Xarope de agave, melado, açúcar mascavo, glicose, frutose, lactose, maltose, açúcar invertido, xarope de milho, açúcar de coco. A lista é longa. Para o consumidor comum, parecem ingredientes diferentes. Para o corpo, muitas vezes são variações da mesma coisa.

Todos esses compostos pertencem à mesma família química: carboidratos simples ou dissacarídeos. No organismo, grande parte deles é convertida em glicose. 
Resultado direto:
  • pico de glicemia
  • liberação de insulina
  • armazenamento de energia
Não importa muito se veio do “açúcar de coco” ou do “xarope de arroz”. A resposta metabólica tende a ser semelhante.

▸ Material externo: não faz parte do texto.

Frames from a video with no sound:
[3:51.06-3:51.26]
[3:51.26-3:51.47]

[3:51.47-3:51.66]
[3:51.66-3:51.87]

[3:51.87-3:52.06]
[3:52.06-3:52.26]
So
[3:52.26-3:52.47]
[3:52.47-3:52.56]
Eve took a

AQUI ENTRA A PARTE CRÍTICA.

A definição legal de açúcar é limitada.


Segundo a legislação, açúcar é essencialmente a sacarose (C₁₂H₂₂O₁₁), obtida da cana ou da beterraba. Tudo que foge disso pode, legalmente, não ser classificado como “açúcar”.

Definição do açúcar:
A Comissão Nacional de Normas e Padrões para Alimentos, em conformidade com o artigo nº 64, do Decreto-lei nº 986. Açúcar é a sacarose obtida de Saccoharum officinarum, ou de Beta alba, L., por processos industriais adequados.

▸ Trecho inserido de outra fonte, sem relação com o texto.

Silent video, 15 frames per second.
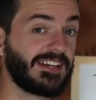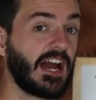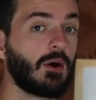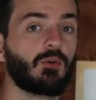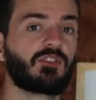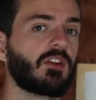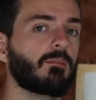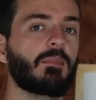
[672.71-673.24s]

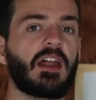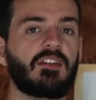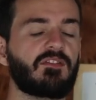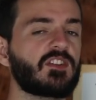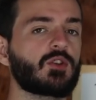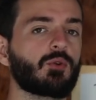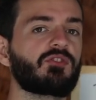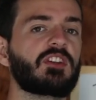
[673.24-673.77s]
now is going to
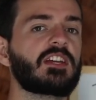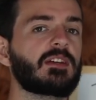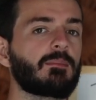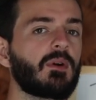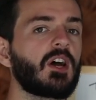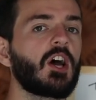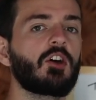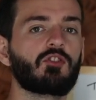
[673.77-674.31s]
benefit your
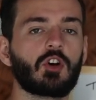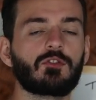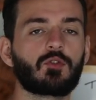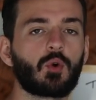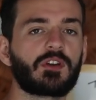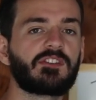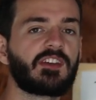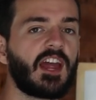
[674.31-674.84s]
team. So
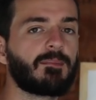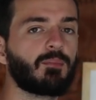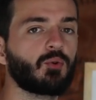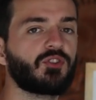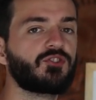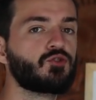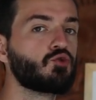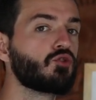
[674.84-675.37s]
for example,
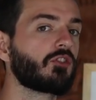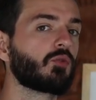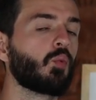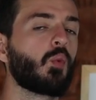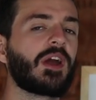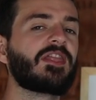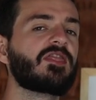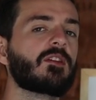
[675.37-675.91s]
did you just
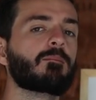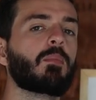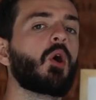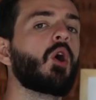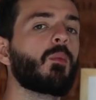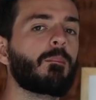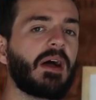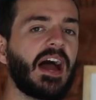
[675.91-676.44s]
win the
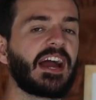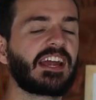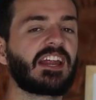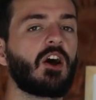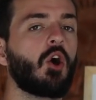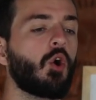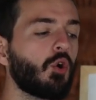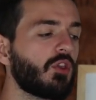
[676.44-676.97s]
ball back
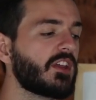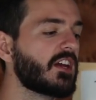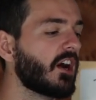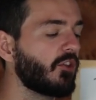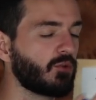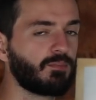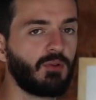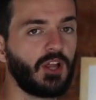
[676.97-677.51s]
and all the
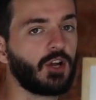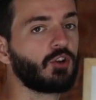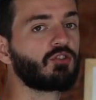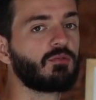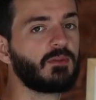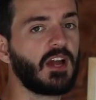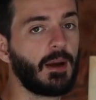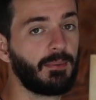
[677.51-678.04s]
other players
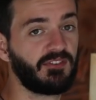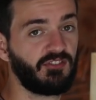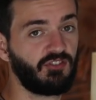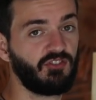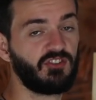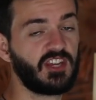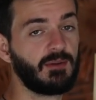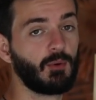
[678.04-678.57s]
from the
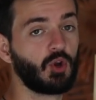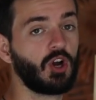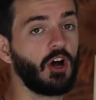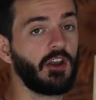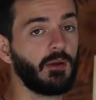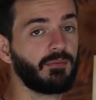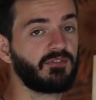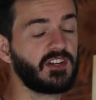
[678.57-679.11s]
opposition team are
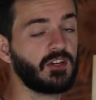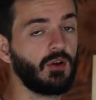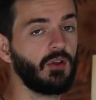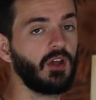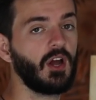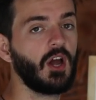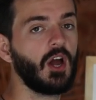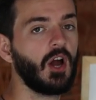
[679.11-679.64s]
caught upfield?
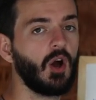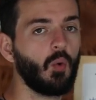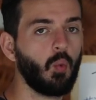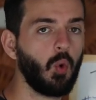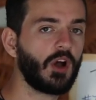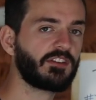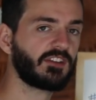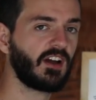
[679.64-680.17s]

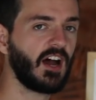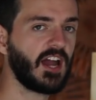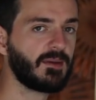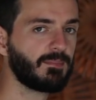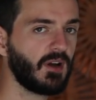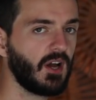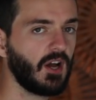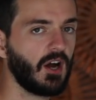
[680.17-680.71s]
What
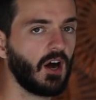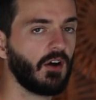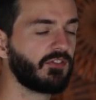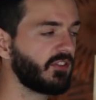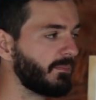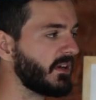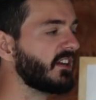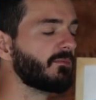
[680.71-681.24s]
type
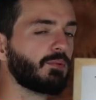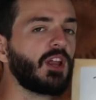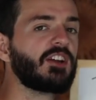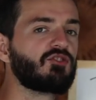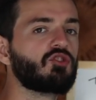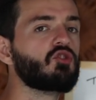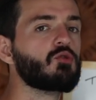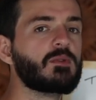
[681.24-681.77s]
of speed of
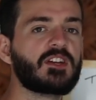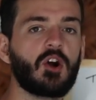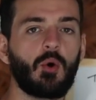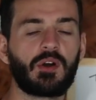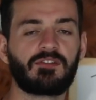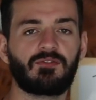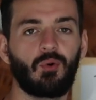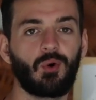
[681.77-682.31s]
play should you be
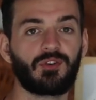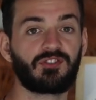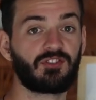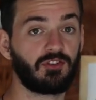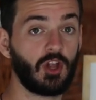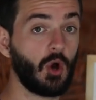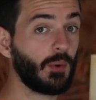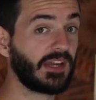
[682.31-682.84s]
going for?
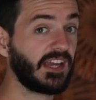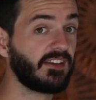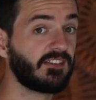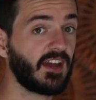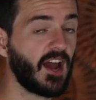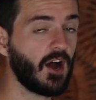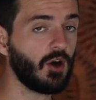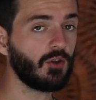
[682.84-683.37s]
Slowing it
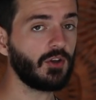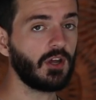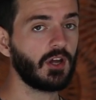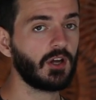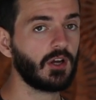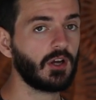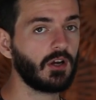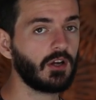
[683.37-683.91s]
down,
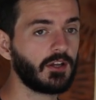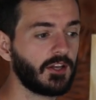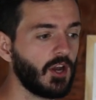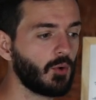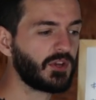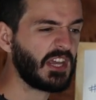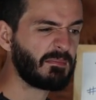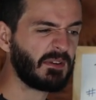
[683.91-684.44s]
you
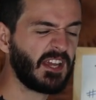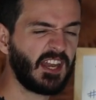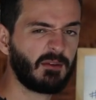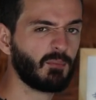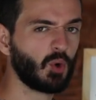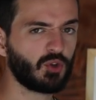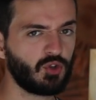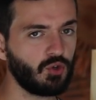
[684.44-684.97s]
know, keeping it at
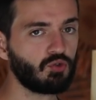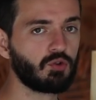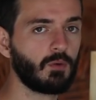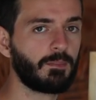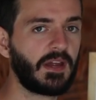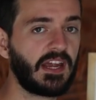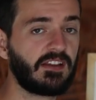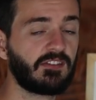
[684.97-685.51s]
a more neutral
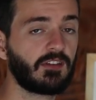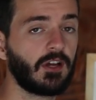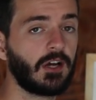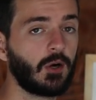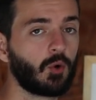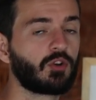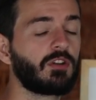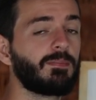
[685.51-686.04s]
pace,
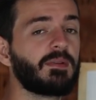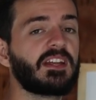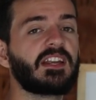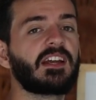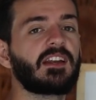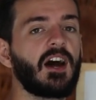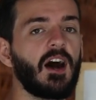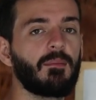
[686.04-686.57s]
or
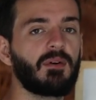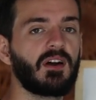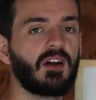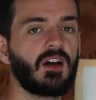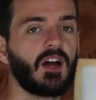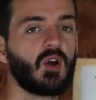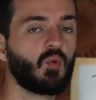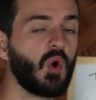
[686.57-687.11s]
speeding it up?
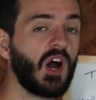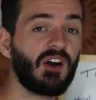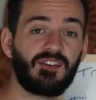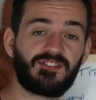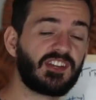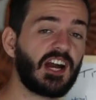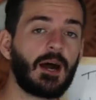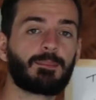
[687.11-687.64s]
Well,
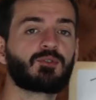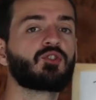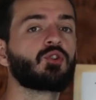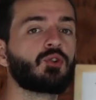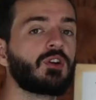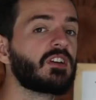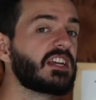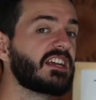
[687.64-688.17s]
if the
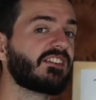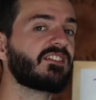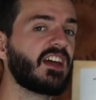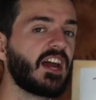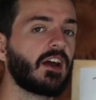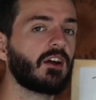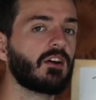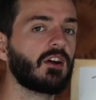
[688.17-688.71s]
opportunity is
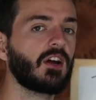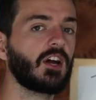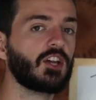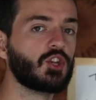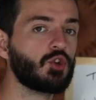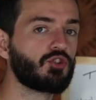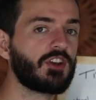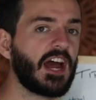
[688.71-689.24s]
there,
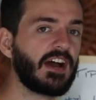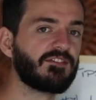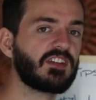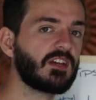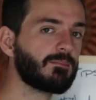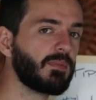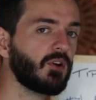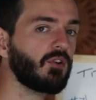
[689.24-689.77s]
you should have
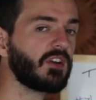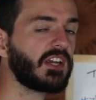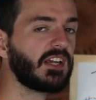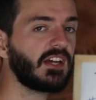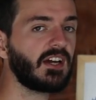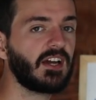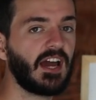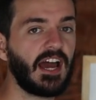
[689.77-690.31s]
the
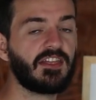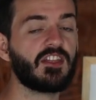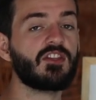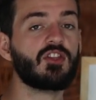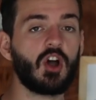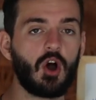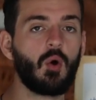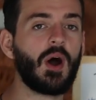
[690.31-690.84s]
ability and the
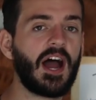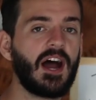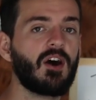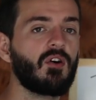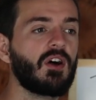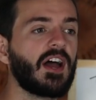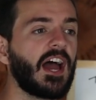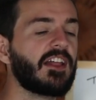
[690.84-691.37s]

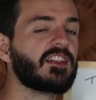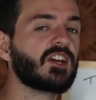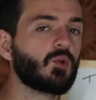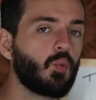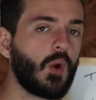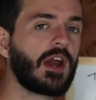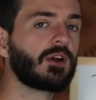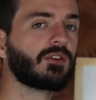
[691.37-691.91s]
know-how and the
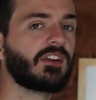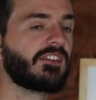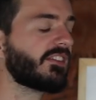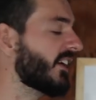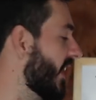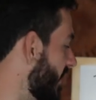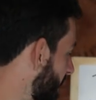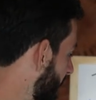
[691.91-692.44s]

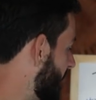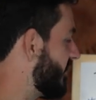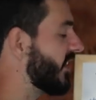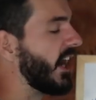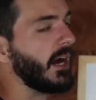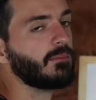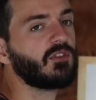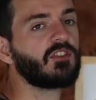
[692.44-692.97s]
awareness that it's
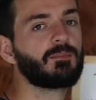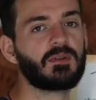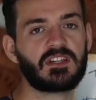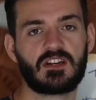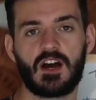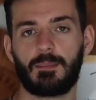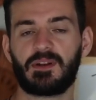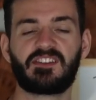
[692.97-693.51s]
time to
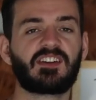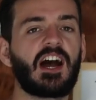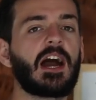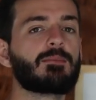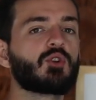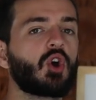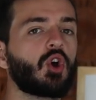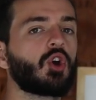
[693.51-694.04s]
speed it up. It's
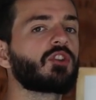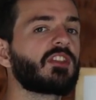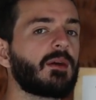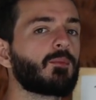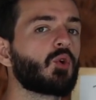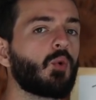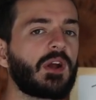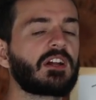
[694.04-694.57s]
time to hurt
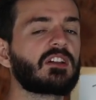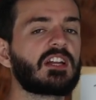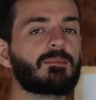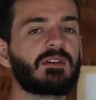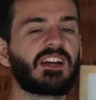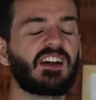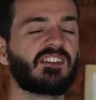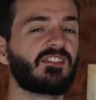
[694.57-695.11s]
them quickly,
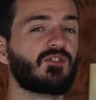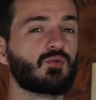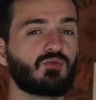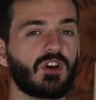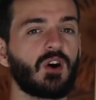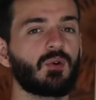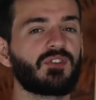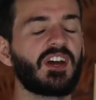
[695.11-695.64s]
because if you
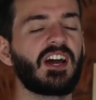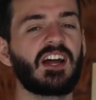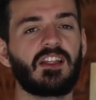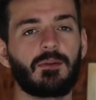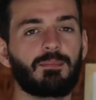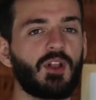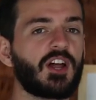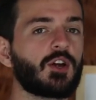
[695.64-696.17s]
don't,
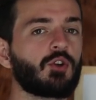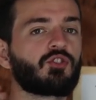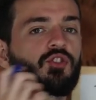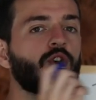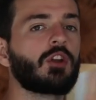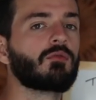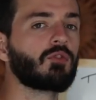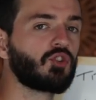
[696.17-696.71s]
the players
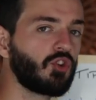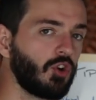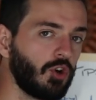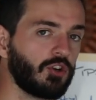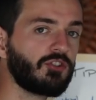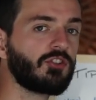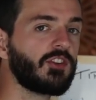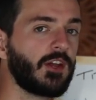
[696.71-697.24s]
are going to
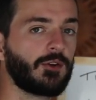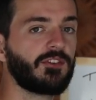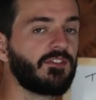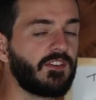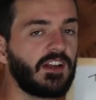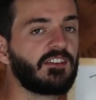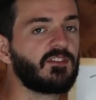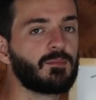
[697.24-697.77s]
return to their
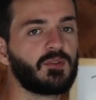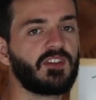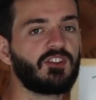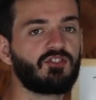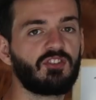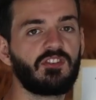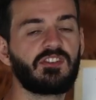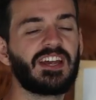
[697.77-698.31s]
defensive
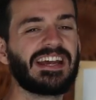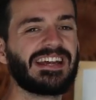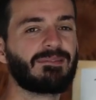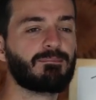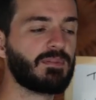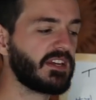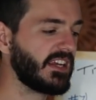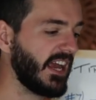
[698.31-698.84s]
positions,
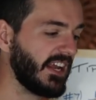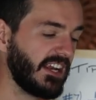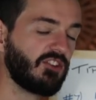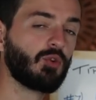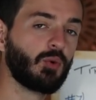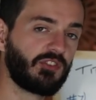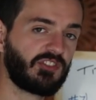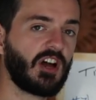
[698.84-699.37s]
get
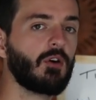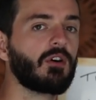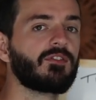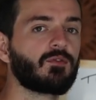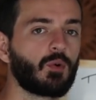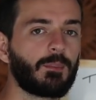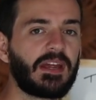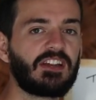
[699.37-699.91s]
into a solid
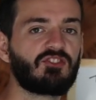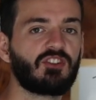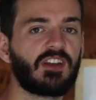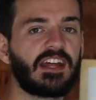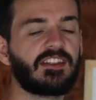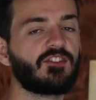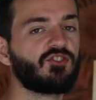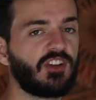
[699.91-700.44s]

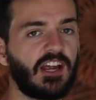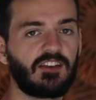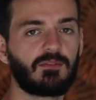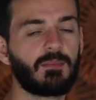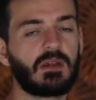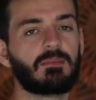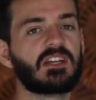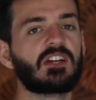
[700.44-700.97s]
formation, and the
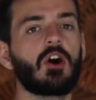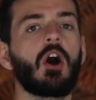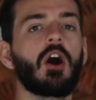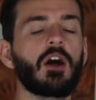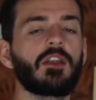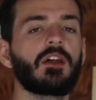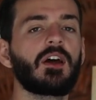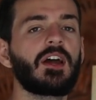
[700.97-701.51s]
chance may be
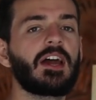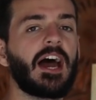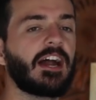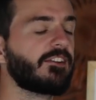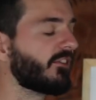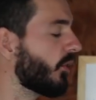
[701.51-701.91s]
gone. And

Isso abre espaço para um jogo de linguagem.

Um produto pode conter glicose, frutose, xaropes ou concentrados de fruta e ainda assim declarar “sem adição de açúcar” ou até “zero açúcar”, dependendo da formulação.
Quimicamente, isso é discutível. Legalmente, é permitido.

E OS POLIÓIS (ÁLCOOIS DE AÇÚCAR)?

Sorbitol, xilitol, maltitol.

Eles não são classificados como açúcar pela legislação. 
Mas no corpo:
  • ainda fornecem energia
  • podem afetar a glicemia (em menor grau, mas afetam)
  • e principalmente causam efeitos intestinais
Fermentação no intestino, gases, desconforto, efeito laxativo. Em muitos casos, mais problemáticos que dissacarídeos como a sacarose.

Ou seja: “zero açúcar” não significa “sem efeito”.

O VERDADEIRO PROBLEMA NÃO É O INGREDIENTE. É A INTERPRETAÇÃO.

O consumidor lê o rótulo e pensa: não tem açúcar, então é leve e eu posso consumir mais e não vou engordar. Aqui está o risco real.

VISÃO PROFISSIONAL

Para nós, que trabalhamos com alimentos, isso muda a responsabilidade. Não basta saber usar açúcar. É preciso entender:
  • e aparece
  • como ele é transformado
  • como ele é percebido
E principalmente: como ele é comunicado. Porque no final, não é só uma questão de doçura. É uma questão de transparência, ciência e consciência.

NOTA FINAL PARA REFLEXÃO

O mercado de produtos “zero açúcar” continua a crescer rapidamente. Existe procura, existe marketing e existe lucro.

Para o profissional de confeitaria, isso exige responsabilidade. Trabalhar com esse tipo de produto sem conhecimento pode causar problemas reais ao consumidor. A colaboração com nutricionistas e médicos não é exagero. É uma evolução natural da profissão.

Ao mesmo tempo, não podemos ignorar outro lado: quanto mais aumentam os distúrbios metabólicos, maior é também o crescimento da indústria farmacêutica, que movimenta bilhões com tratamentos. Isso não é teoria. É realidade de mercado.

Perguntas para refletir:

Se o corpo reage como se fosse açúcar, faz sentido dizer que não é açúcar? Queremos apenas seguir tendências ou entender as consequências do que produzimos?